START STUDY MATERIAL
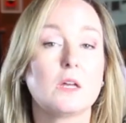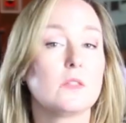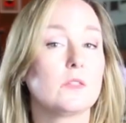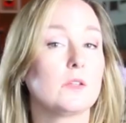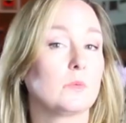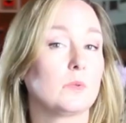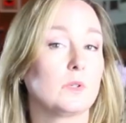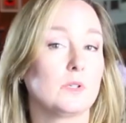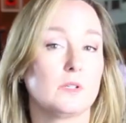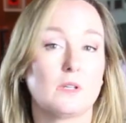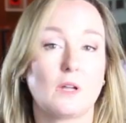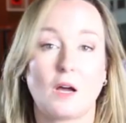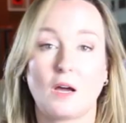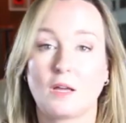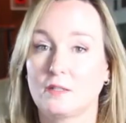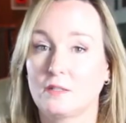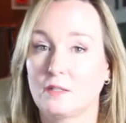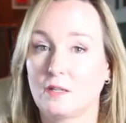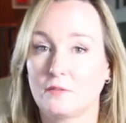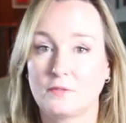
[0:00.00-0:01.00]
There were
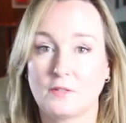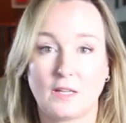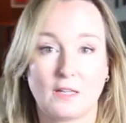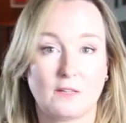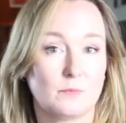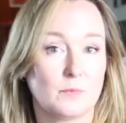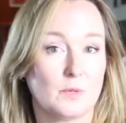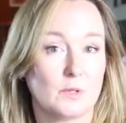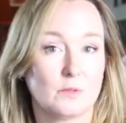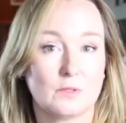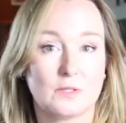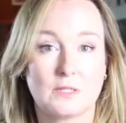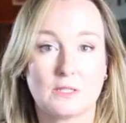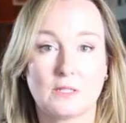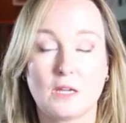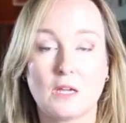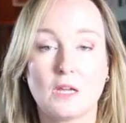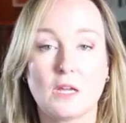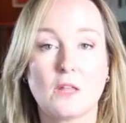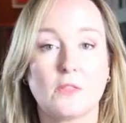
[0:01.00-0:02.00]
not enough
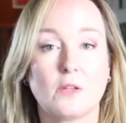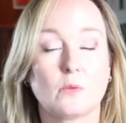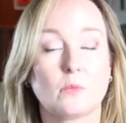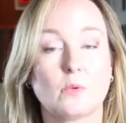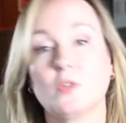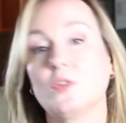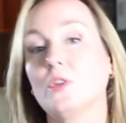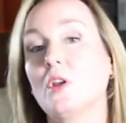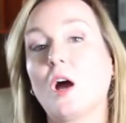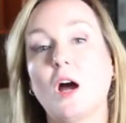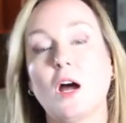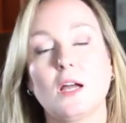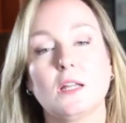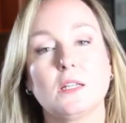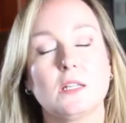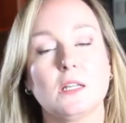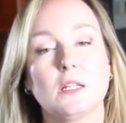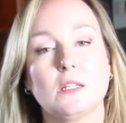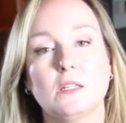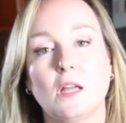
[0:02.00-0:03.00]
lifeboats. There were
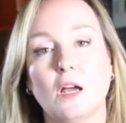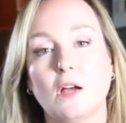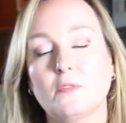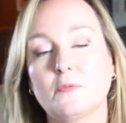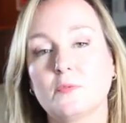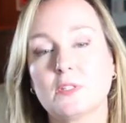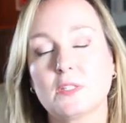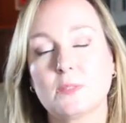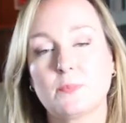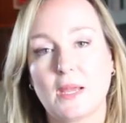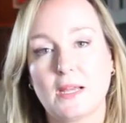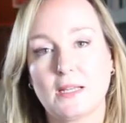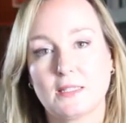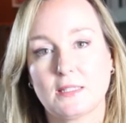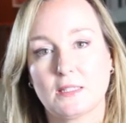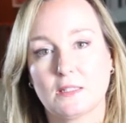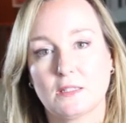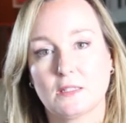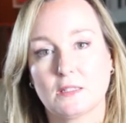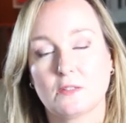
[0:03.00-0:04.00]
not enough
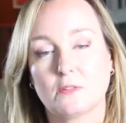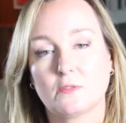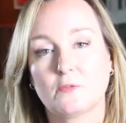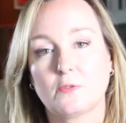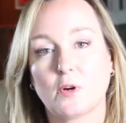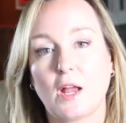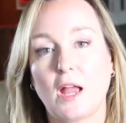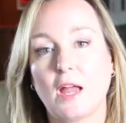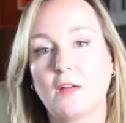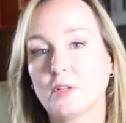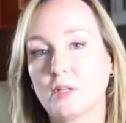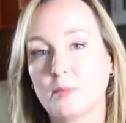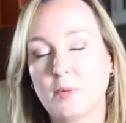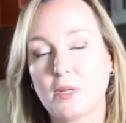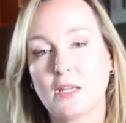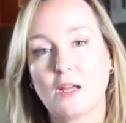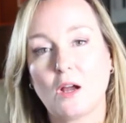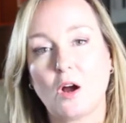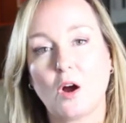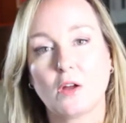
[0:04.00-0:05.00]
spaces for
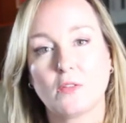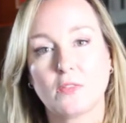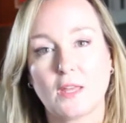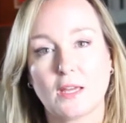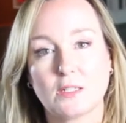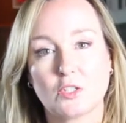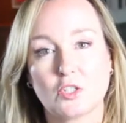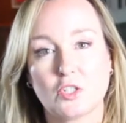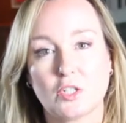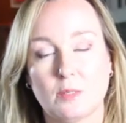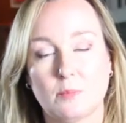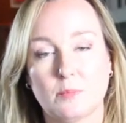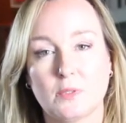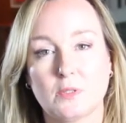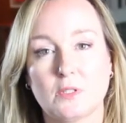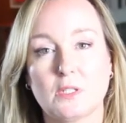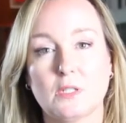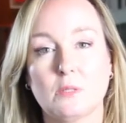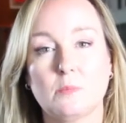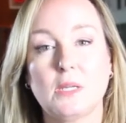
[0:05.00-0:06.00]
everybody on that
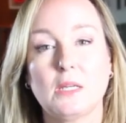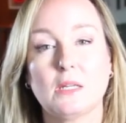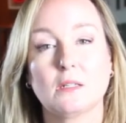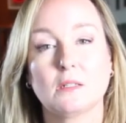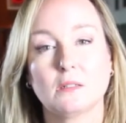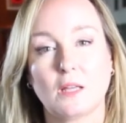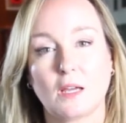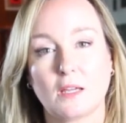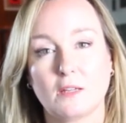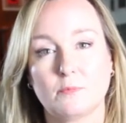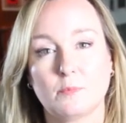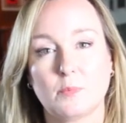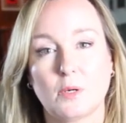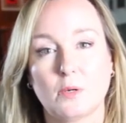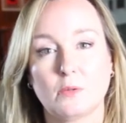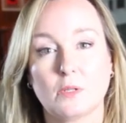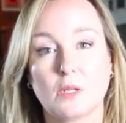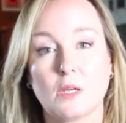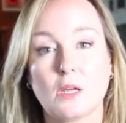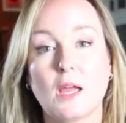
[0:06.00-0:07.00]
ship to be in a
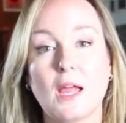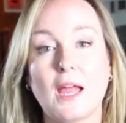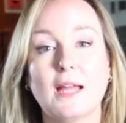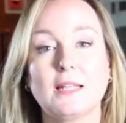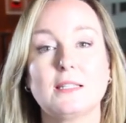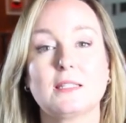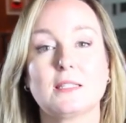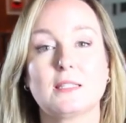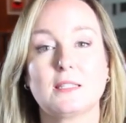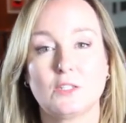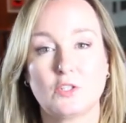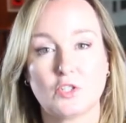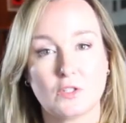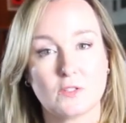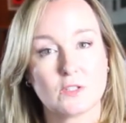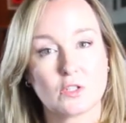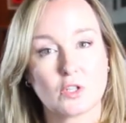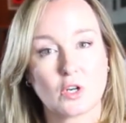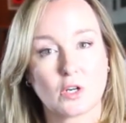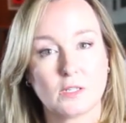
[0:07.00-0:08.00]
lifeboat. And
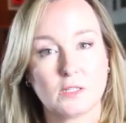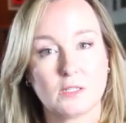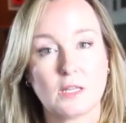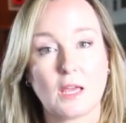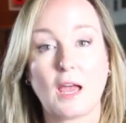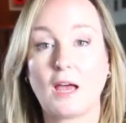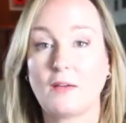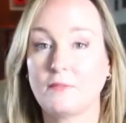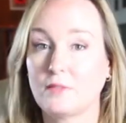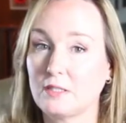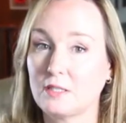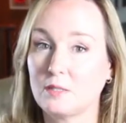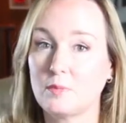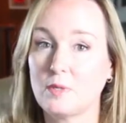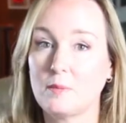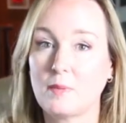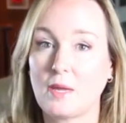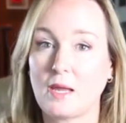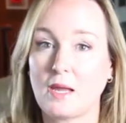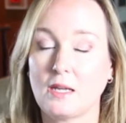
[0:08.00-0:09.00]
decisions started having to
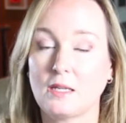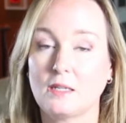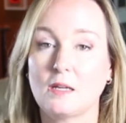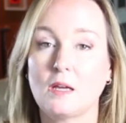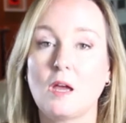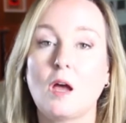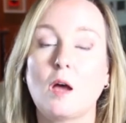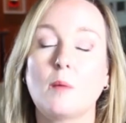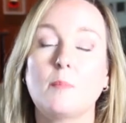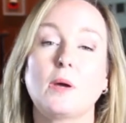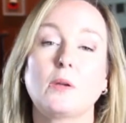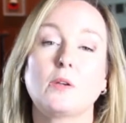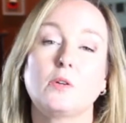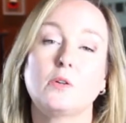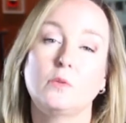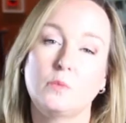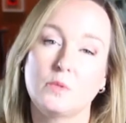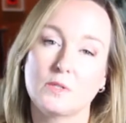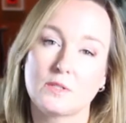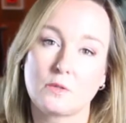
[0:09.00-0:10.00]
be made about
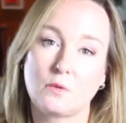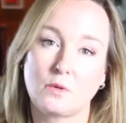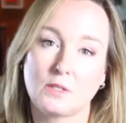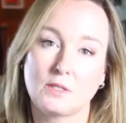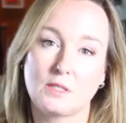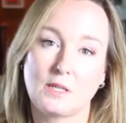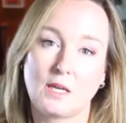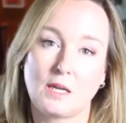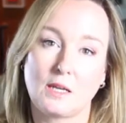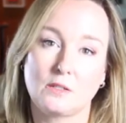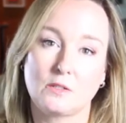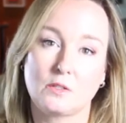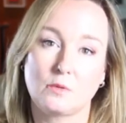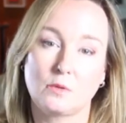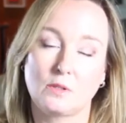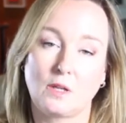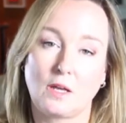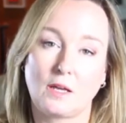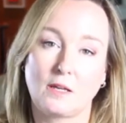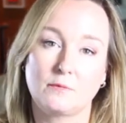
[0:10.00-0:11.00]
who was going to get into
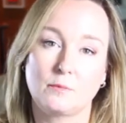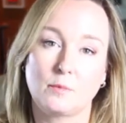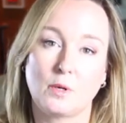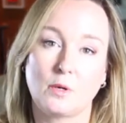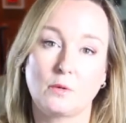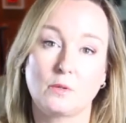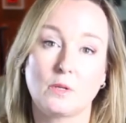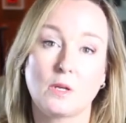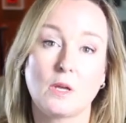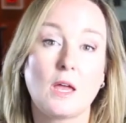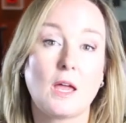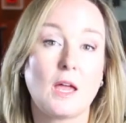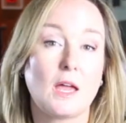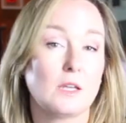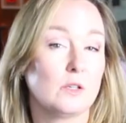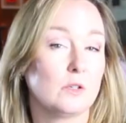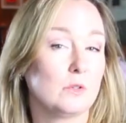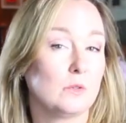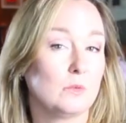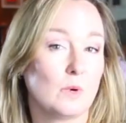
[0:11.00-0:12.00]
a lifeboat
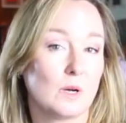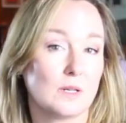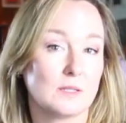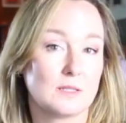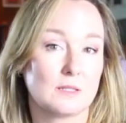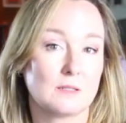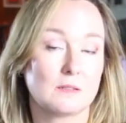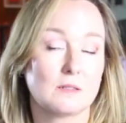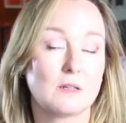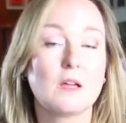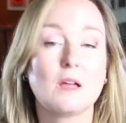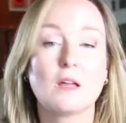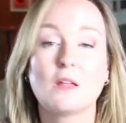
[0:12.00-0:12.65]
and who wasn't.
END STUDY MATERIAL
In the records above, transcribe exactly the lines from the one containing "[0:08.00-0:09.00]" through the last line, both included, and skip the pictures.

[0:08.00-0:09.00]
decisions started having to
[0:09.00-0:10.00]
be made about
[0:10.00-0:11.00]
who was going to get into
[0:11.00-0:12.00]
a lifeboat
[0:12.00-0:12.65]
and who wasn't.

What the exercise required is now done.